- **WORK INSTRUCTIONS**: What is needed is a word-for-word copy of the lines below from the one with "(0.00 s to 1.00 s)" through the one with "Transcript, with fillers: बहुत", both included, with every picture left out.

- **SUPPLIED RECORDS**:
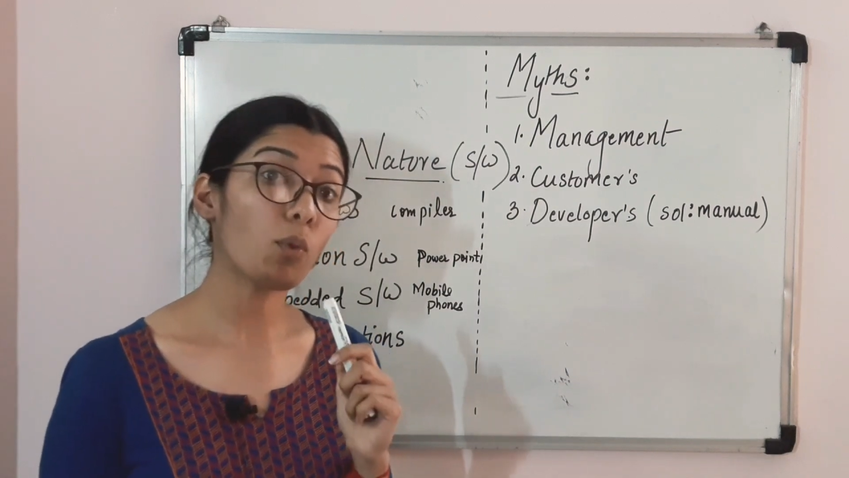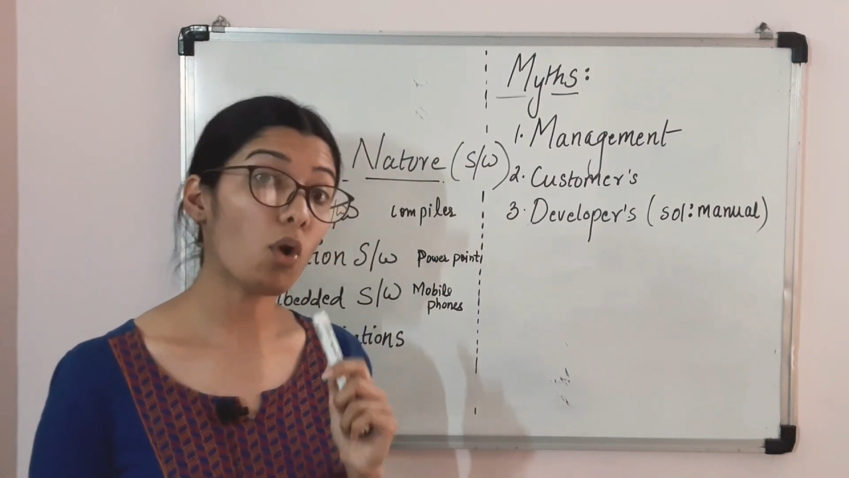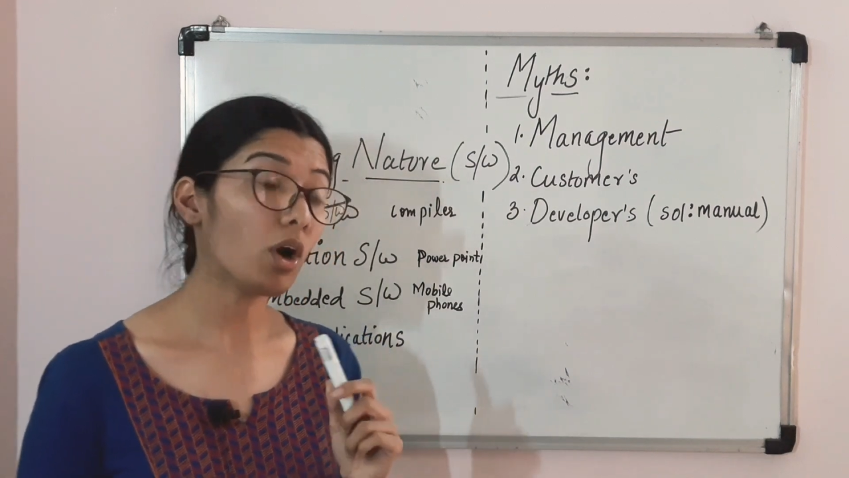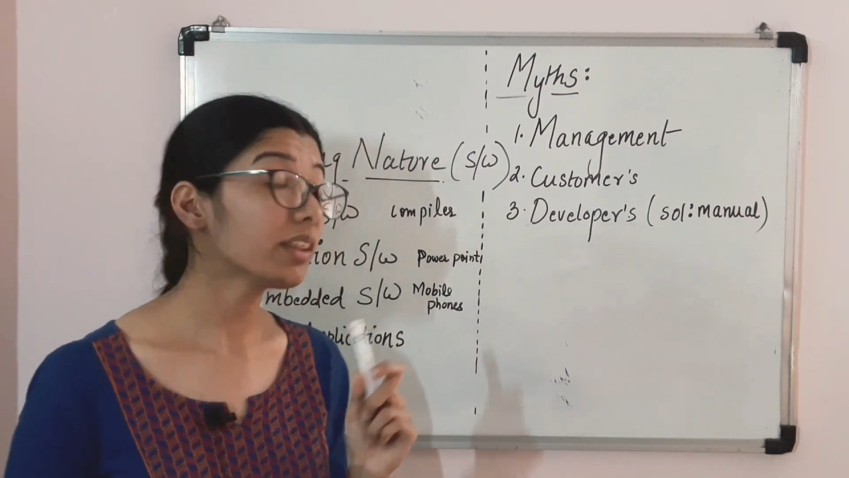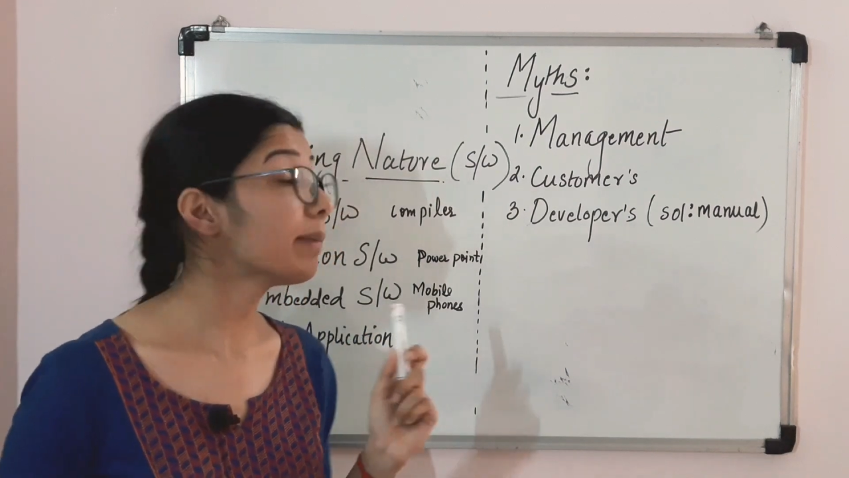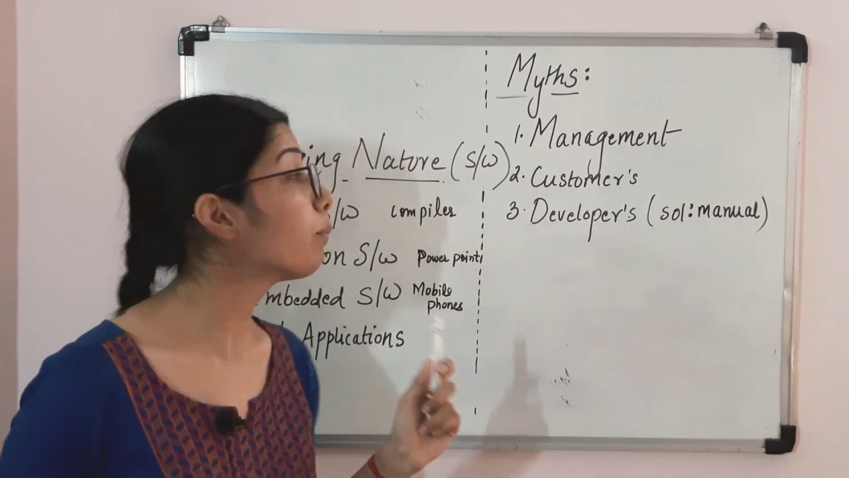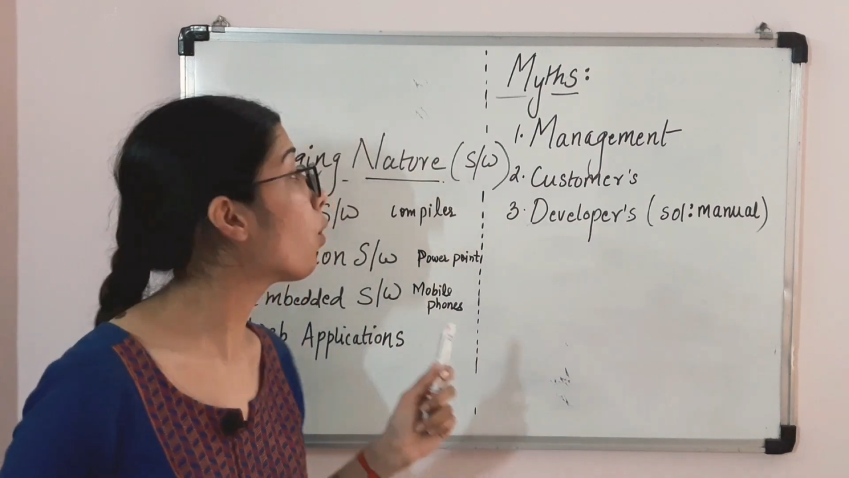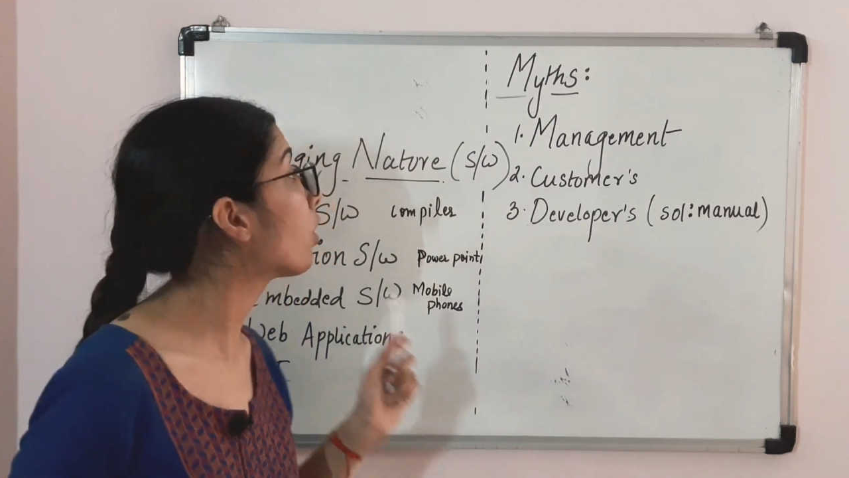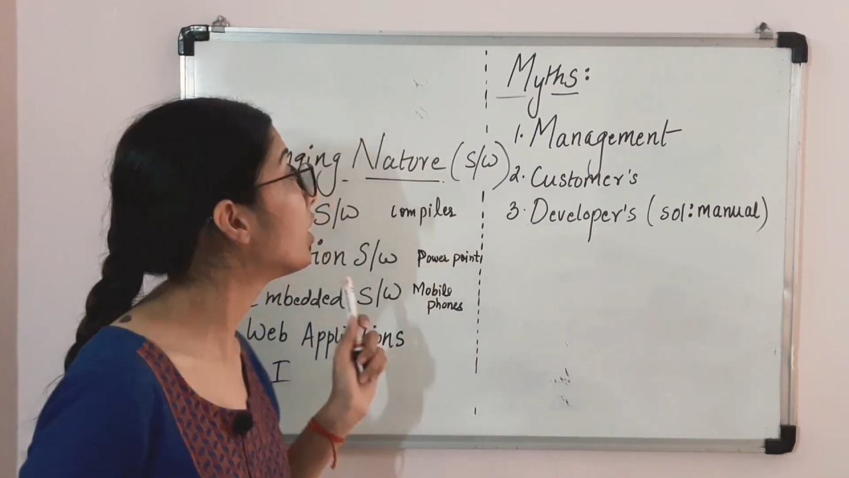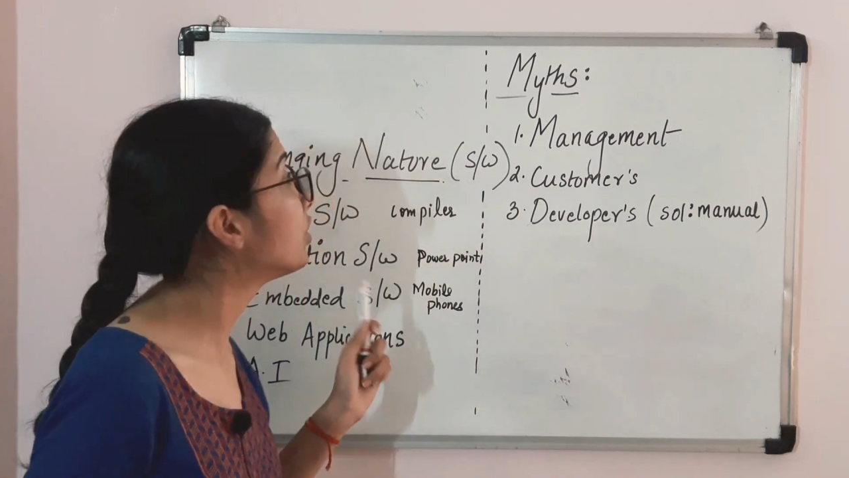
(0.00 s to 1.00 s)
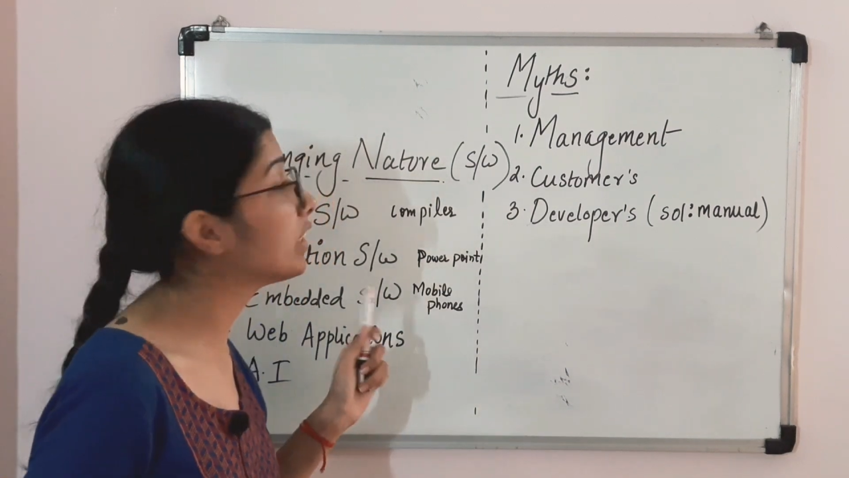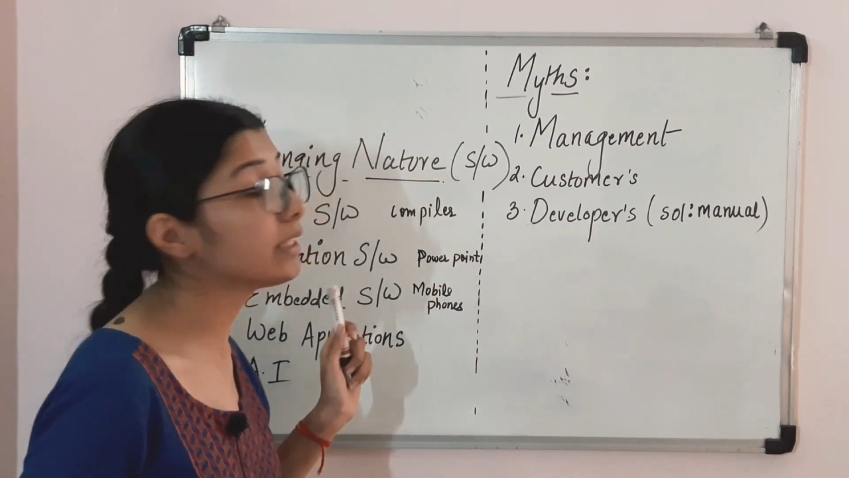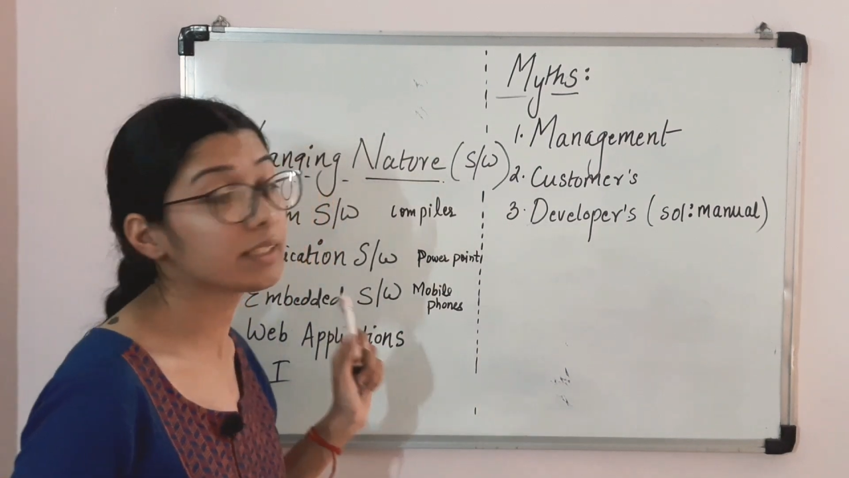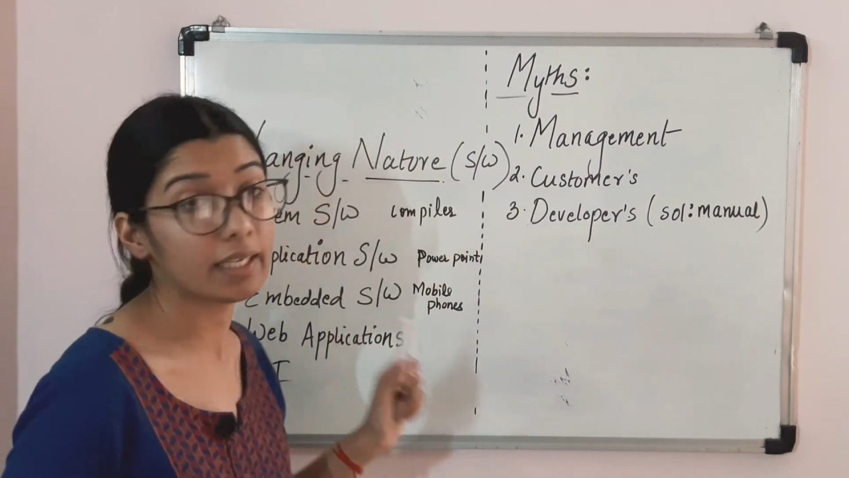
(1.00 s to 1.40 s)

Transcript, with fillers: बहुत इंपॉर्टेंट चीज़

...

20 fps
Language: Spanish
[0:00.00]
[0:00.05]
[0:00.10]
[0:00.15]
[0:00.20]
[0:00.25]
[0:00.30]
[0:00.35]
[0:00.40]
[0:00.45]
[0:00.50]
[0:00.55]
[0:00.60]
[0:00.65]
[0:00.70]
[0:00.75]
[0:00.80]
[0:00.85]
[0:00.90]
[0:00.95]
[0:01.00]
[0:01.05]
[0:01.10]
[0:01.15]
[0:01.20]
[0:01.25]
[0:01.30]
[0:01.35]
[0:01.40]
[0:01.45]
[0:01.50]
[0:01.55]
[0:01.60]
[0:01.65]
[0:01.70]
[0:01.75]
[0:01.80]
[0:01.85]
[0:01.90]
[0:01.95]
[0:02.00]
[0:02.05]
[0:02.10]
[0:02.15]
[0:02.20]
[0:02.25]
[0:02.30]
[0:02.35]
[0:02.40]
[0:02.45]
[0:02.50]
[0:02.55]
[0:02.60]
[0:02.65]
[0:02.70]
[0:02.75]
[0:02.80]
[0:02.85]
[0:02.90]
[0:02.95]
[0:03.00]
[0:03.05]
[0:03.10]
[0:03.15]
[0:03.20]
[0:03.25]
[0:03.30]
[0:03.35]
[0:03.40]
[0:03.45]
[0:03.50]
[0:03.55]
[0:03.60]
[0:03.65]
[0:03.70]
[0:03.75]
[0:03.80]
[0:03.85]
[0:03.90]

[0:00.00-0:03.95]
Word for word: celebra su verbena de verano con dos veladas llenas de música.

- **WORKED SOLUTION**:
(0.00 s to 1.00 s)
(1.00 s to 1.40 s)

Transcript, with fillers: बहुत इंपॉर्टेंट चीज़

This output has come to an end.